In [1]:
import numpy as np
from numpy import pi, exp, log10
from numpy.fft import fft, fftshift, fftfreq, ifft
from bokeh.plotting import figure, show, output_notebook
import bokeh.palettes as pl
import panel as pn
pn.extension()

import utils

import matplotlib.pyplot as plt
import scipy

def labels(p, x='', y='', t=''):
    p.xaxis.axis_label=x
    p.yaxis.axis_label=y
    p.title=t

def fontsize(p):
    p.xaxis.major_label_text_font_size = '12pt'
    p.yaxis.major_label_text_font_size = '12pt'
    p.xaxis.axis_label_text_font_size = '12pt'
    p.yaxis.axis_label_text_font_size = '12pt'
    p.xaxis.axis_label_text_font_style = 'normal'
    p.yaxis.axis_label_text_font_style = 'normal'
    p.title.text_font_size = '12pt'
    p.toolbar.logo = None

def ticks(p):
    p.xaxis.ticker.num_minor_ticks = 10
    p.yaxis.ticker.num_minor_ticks = 3

def bplot(x):
    p = figure(width=800, height=400)
    p.line(np.arange(len(x)), x, line_width=2)
    p.toolbar.logo = None
    show(p)

def bplot2(n, x):
    p = figure(width=800, height=400)
    p.line(n, x)
    p.toolbar.logo = None
    show(p)

In [2]:
import ffmpeg
from glob import glob

files = glob('./data/**/**.mp3')

# convert all to wav
# for f in files:
#     out = f.replace('.mp3', '.wav')
#     ffmpeg.input(f).output(out).run()

In [3]:
gain = 1
FS = 44100
stft = utils.get_stft(fs=FS)

In [4]:
from sklearn.neighbors import KNeighborsRegressor

knn = KNeighborsRegressor(n_neighbors=1)

In [5]:
# train the model
n_files = 60*3
n_test = 5
n_samples = 5

n_frames = 20

train = glob('data/**/**.wav')[:n_files]
test = glob('data/**/**.wav')[n_files:n_files+n_test]

features = []
labels = []

for f in glob('data/**/**.wav')[:n_files]:
    fs, x = scipy.io.wavfile.read(f)
    x = x / gain
    if fs != FS:
        print('Error: wrong sampling rate')
        continue
    if f.find('_hat.wav') > 0:
        continue
    if x.ndim < 2:
        print('Error: mono file')
        continue

    l = x[:, 0]
    r = x[:, 1]
    s = (l + r) / 2
    BS = utils.b_matrix() @ utils.spectrogram(stft, s)

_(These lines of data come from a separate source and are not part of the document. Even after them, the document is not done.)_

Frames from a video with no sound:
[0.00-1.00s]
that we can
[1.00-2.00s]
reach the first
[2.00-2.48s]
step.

    P_IID, P_IC = utils.encode(stft=stft, l=l, r=r)
    P_IID = np.nan_to_num(P_IID)
    P_IC = np.nan_to_num(P_IC)
    P = utils.parameters_concat(P_IID, P_IC)

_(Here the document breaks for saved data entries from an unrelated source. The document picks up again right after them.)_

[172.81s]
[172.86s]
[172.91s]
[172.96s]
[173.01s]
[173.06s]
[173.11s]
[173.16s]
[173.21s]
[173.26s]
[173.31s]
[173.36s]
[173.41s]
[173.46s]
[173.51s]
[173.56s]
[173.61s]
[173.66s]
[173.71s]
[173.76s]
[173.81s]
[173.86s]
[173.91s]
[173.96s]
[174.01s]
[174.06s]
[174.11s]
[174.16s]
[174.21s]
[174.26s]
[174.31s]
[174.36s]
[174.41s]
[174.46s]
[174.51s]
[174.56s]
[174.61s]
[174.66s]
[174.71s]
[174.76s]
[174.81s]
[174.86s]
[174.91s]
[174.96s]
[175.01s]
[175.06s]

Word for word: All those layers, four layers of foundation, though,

    for i in range(n_samples):
        # take a random set of frames from the spectrogram S
        idx = np.random.randint(0, BS.shape[1] - n_frames)

        feature = BS[:, idx:idx+n_frames]
        feature = utils.complex_to_real(feature).flatten()
        features.append(feature)
        
        # the label is the PS parameters of the last frame
        label = P[:, idx+n_frames]
        label = utils.complex_to_real(label)
        labels.append(label)

knn = KNeighborsRegressor(n_neighbors=1).fit(features, labels)
knn

KeyboardInterrupt: 

In [6]:
# test the model

for f in test:
    fs, x = scipy.io.wavfile.read(f)
    if fs != FS:
        print('Error: wrong sampling rate')
        continue

    l = x[:, 0]
    r = x[:, 1]
    s = (l + r) / 2
    BS = utils.b_matrix() @ utils.spectrogram(stft, s)

    P_IID, P_IC = utils.encode(stft=stft, l=l, r=r)
    P = utils.parameters_concat(P_IID, P_IC)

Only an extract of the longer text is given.